Arvid vermoedde gelukkig niets van de gunstige verwachtingen, die zijn bloedverwant koesterde - hij zou anders zeker zijn best gedaan hebben, om die te beschamen en de onverzettelijkheid van zijn fanatisme te doen uitkomen - want gelijk hij daar op 't oogenblik wandelde, met Sigrids blanke hand op zijn arm rustend, scheen er inderdaad nog wel hoop op zijn bekeering. De jonge democraat bleek geen zoo slecht cavalier van aristocratische dames, als men naar zijn beginselen misschien had moeten vreezen; Sigrid althans hief haar schoon gelaat met een uitdrukking tot hem op, die van veel minder ongenoegen getuigde, dan de arme Ture Bielke, die met Malin achter hen ging, wel gewenscht zou hebben. Bielke had nooit een bijzonder zwak voor neven gehad, maar nu begon hij ze bepaald te haten, en zijn volkomen zwijgen was misschien aan de diepzinnige overleggingen toe te schrijven, die hij er over hield, of het niet goed zou wezen een wet in te voeren, waarbij dergelijke familiebetrekkingen onder de vijftig jaar verboden werden.

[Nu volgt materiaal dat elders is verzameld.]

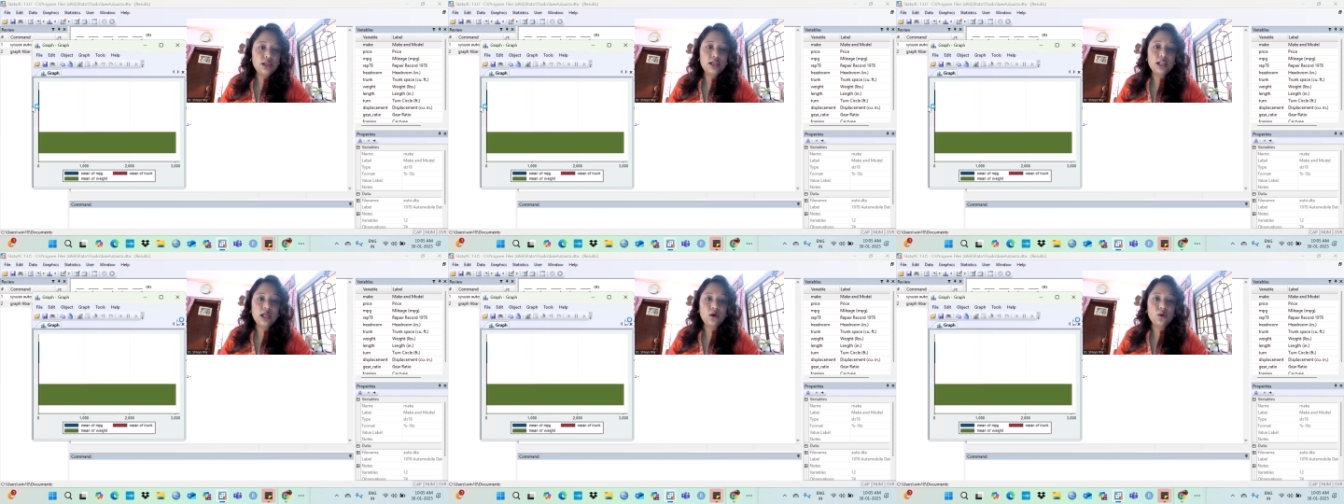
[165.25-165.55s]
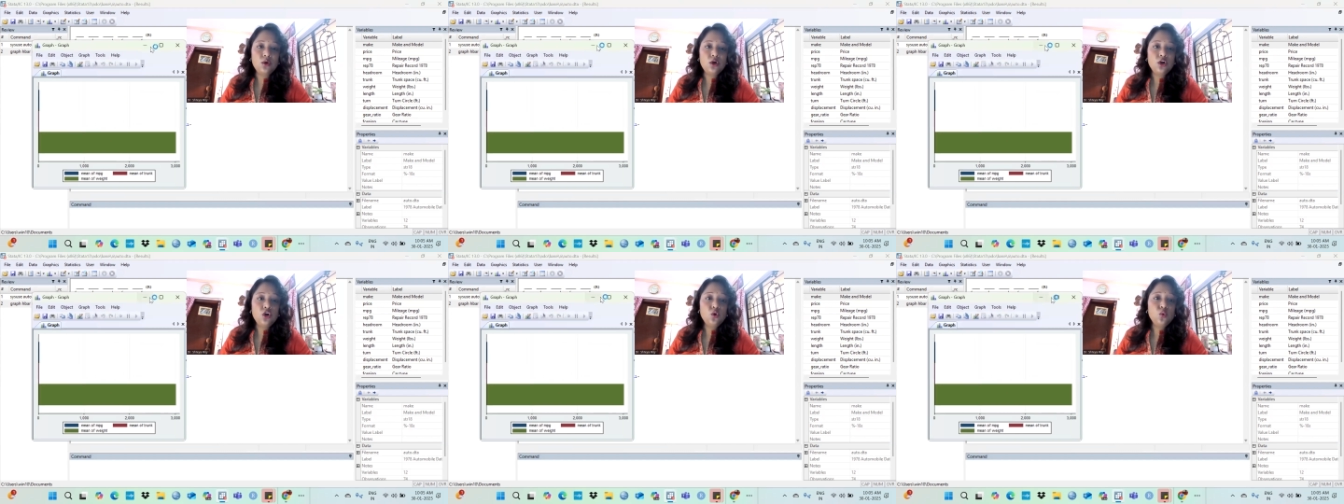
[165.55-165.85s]

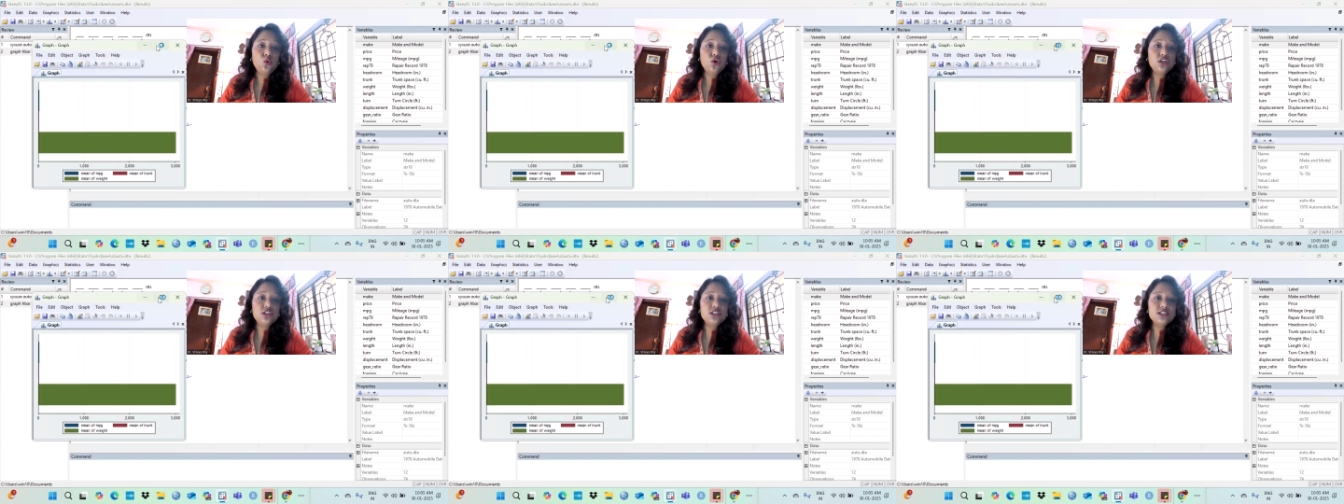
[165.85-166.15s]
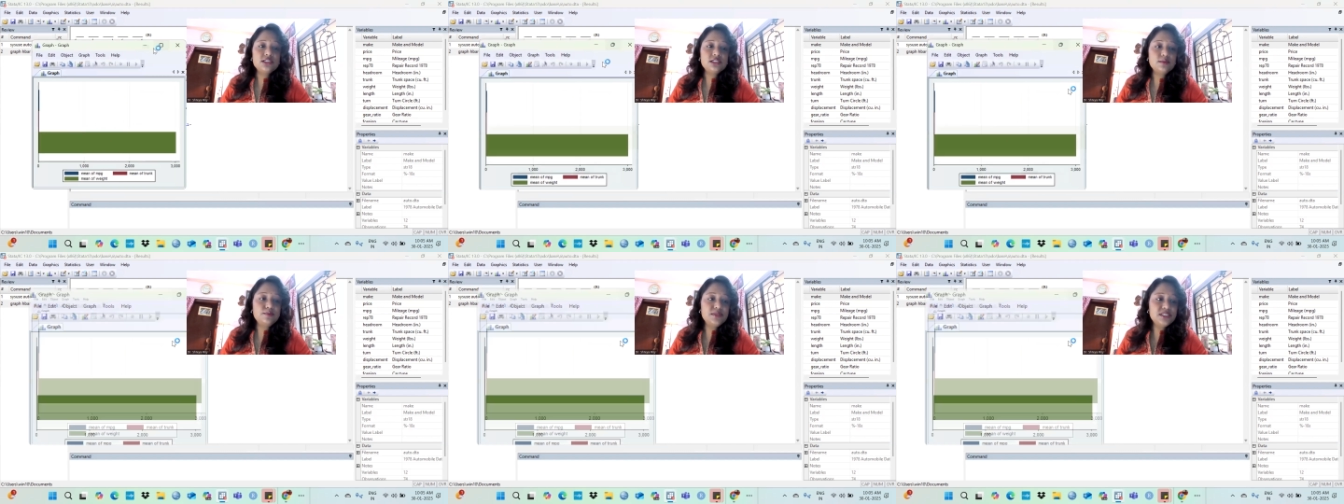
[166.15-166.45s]
Now, what
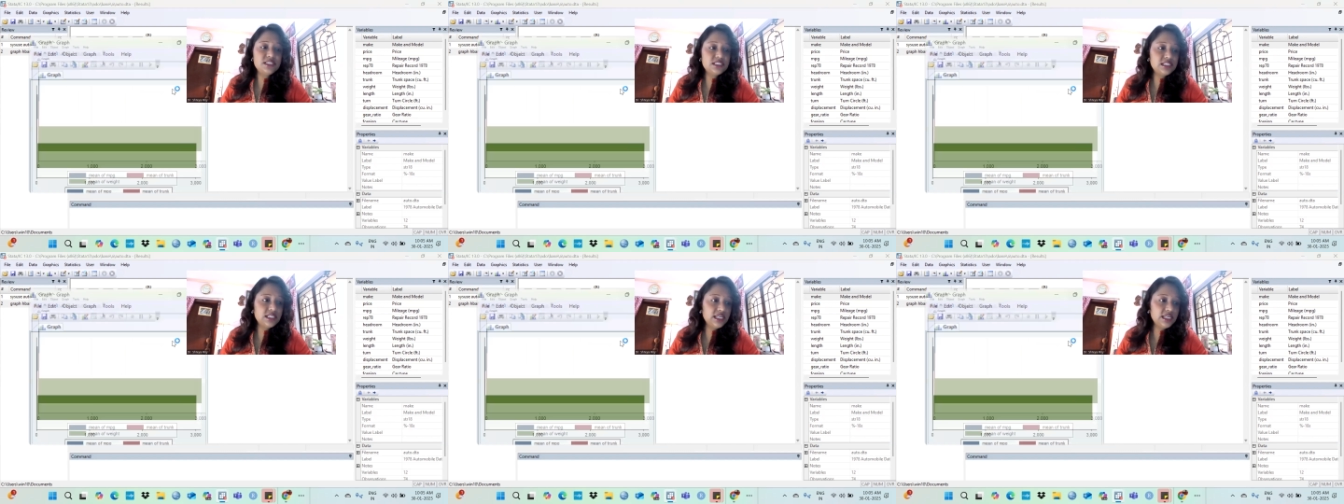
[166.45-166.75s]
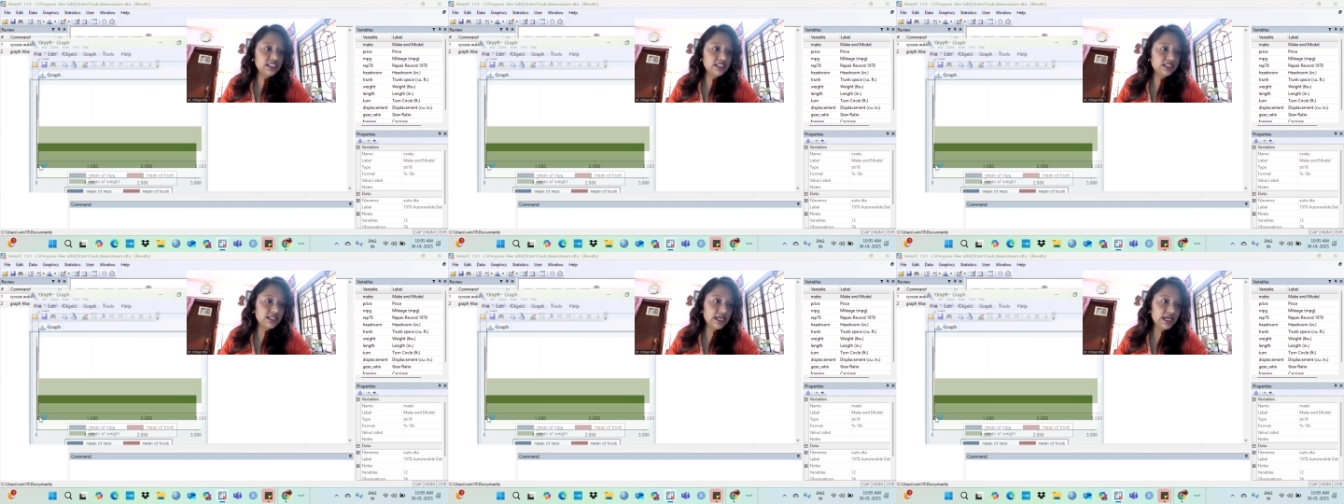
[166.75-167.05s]
is the
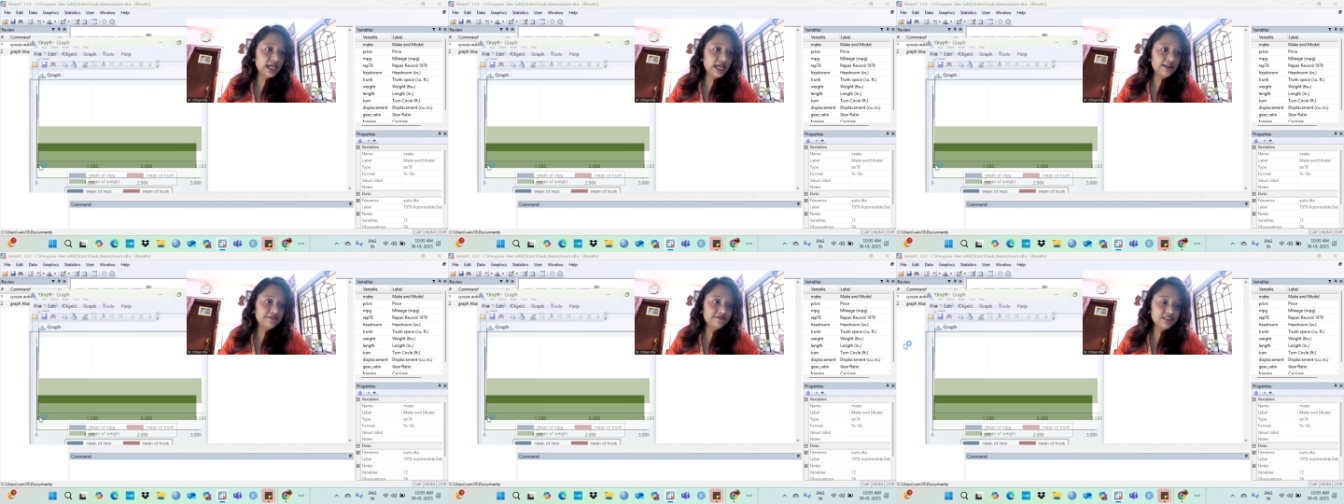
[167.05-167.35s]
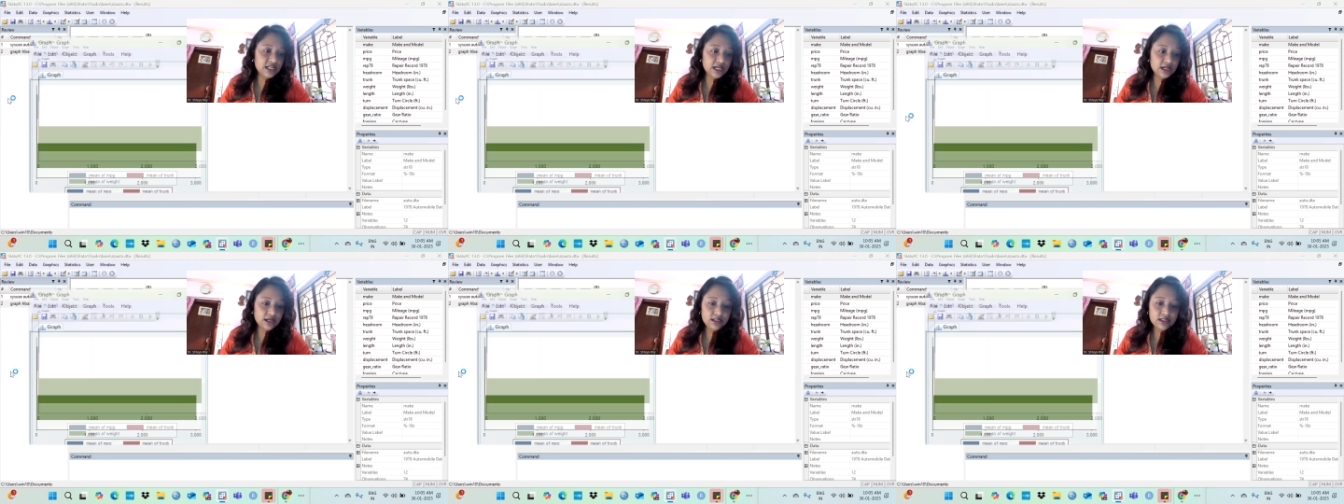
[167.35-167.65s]
mistake that I
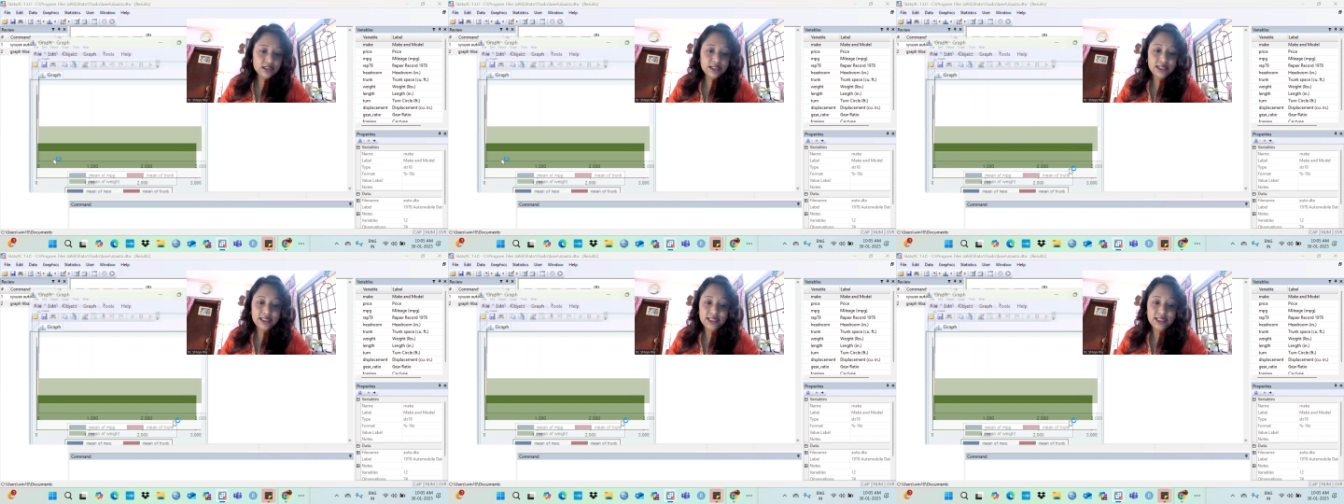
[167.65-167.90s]
have done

Men bleef lang in 't park, Arvid en zijn schoone nicht waren de laatsten die in 't kasteel terugkeerden. ‘En gij wilt waarlijk spoedig uit Hörningsholm weg?’ vroeg Sigrid bij 't goeden nacht zeggen.
Arvid had verklaard slechts zeer kort bij zijn verwanten te kunnen toeven, hij zag er echter bij die vraag volstrekt niet uit om haast te hebben.

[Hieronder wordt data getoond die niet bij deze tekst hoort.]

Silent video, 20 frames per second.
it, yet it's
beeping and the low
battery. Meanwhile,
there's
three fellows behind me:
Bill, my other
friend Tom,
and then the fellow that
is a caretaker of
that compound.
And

‘Thans niet meer,’ klonk het aarzelend, blozend van zijn lippen, en wonderlijk, ook Sigrid bloosde. Het was eigenlijk een zeer ongeoefende hulde en de schoone, jonge gravin was zeer verwend, maar zij lachte ditmaal niet, gelijk zij zoo vaak onmeedoogend doen kon, - Sigrid was op sommige oogenblikken volstrekt niet hoog of ongenaakbaar. ‘Ik hoop, dat 't u op Hörningsholm behagen zal,’ sprak zij met een glimlach, waarin de overtuiging rustte,
| |
| |
dat zulks reeds het geval was - en Arvids blik gaf haar geen ongelijk.

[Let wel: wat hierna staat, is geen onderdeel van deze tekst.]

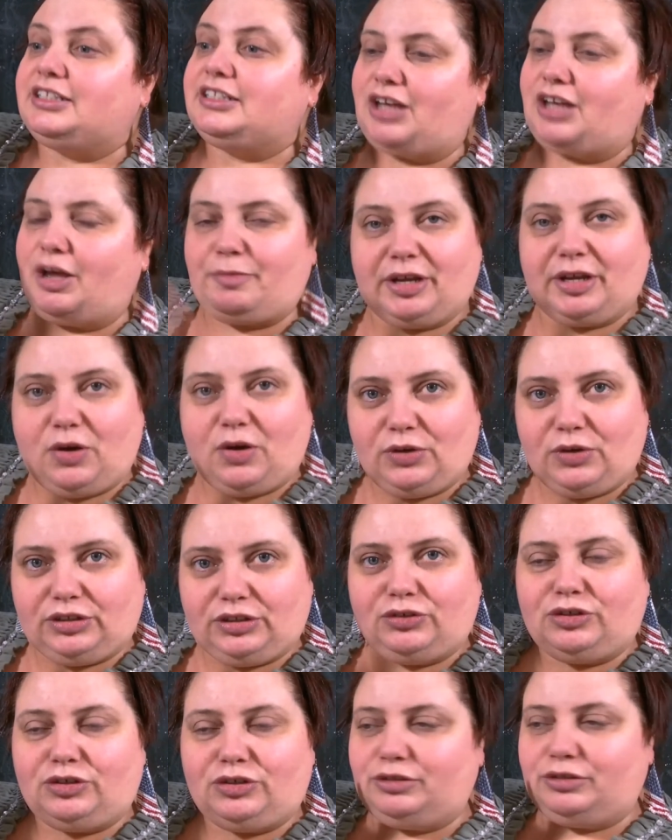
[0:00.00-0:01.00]
So I've been going
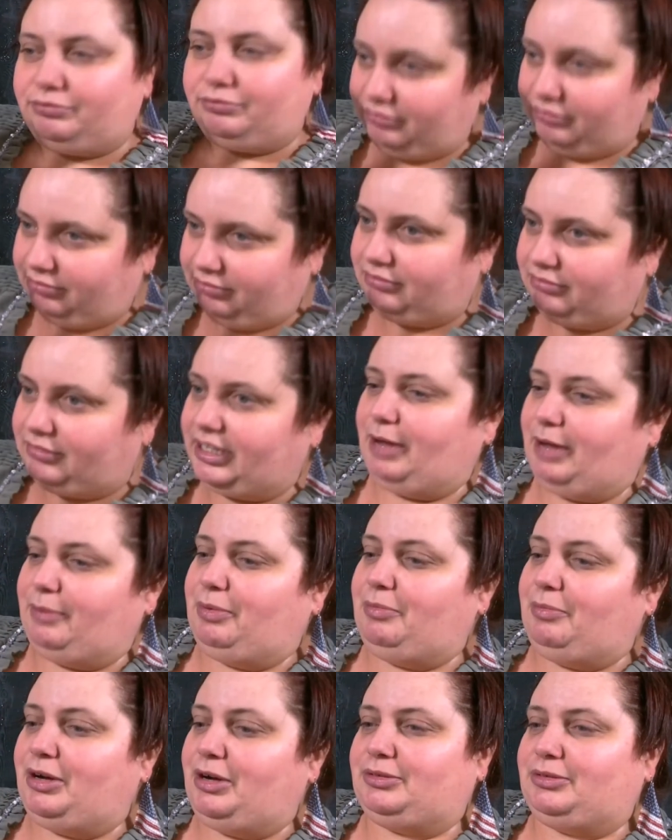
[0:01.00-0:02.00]
through them,
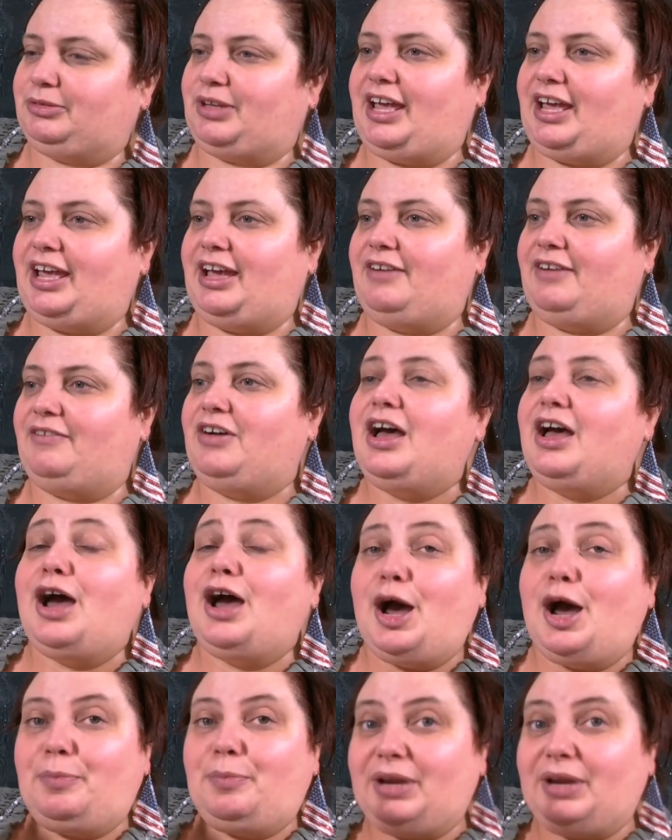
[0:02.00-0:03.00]
keeping them up. So I have
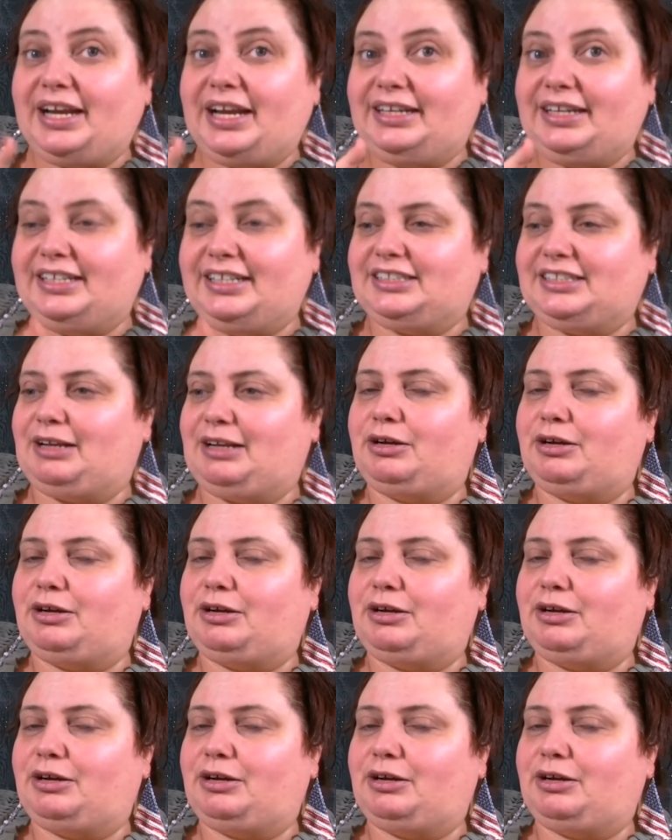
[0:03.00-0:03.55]
a playlist.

Ja, Hörningsholm was toch schoon, en 't rijke, onbezorgde leven, dat men er leidde, had zijn bekoorlijke kanten, hij kon 't niet ontkennen. In een wonderlijke stemming begaf hij zich eindelijk ter ruste. Het was zijn oude kamer, en aan de muren hingen eenige dier familieportretten, wier strakke oogen hem als kind steeds zulk een schrik hadden ingeboezemd, maar ditmaal schenen zij vriendelijk op hem neer te blikken, als heetten zij hem in 't kasteel der zijnen welkom. Beelden van een geluk, waaraan hij tot nog toe zelfs in zijn wenschen nooit gedacht had, stegen voor hem op. En hij behoorde mede in dien schitterenden kring, die hem omgaf; hij was een afvallige, niet wanneer hij te midden dezer schoone, lokkende wereld bleef, maar wanneer hij zich van haar losrukte om genot en behagen vaarwel te zeggen. De armen waren geopend om hem gastvrij hier op te nemen; hier vloeide zijn bloed, hier was het verleden van zijn geslacht - en toen hij insliep, toen was 't of de oude familieportretten hem toefluisterden: ‘waarom zou hier niet ook uw toekomst wezen.’
‘Waar is Arvid?’ vroeg omstreeks te zelfder tijde Persons moeder aan haar zoon, ‘ik hoor dat hij met Nils Sture mee is gegaan, het is toch niet waar?’
‘Ja, het is waar, ik zelf heb hem daartoe overgehaald.’
‘Gij? overgehaald om uw vijanden, om de Sturen te bezoeken?’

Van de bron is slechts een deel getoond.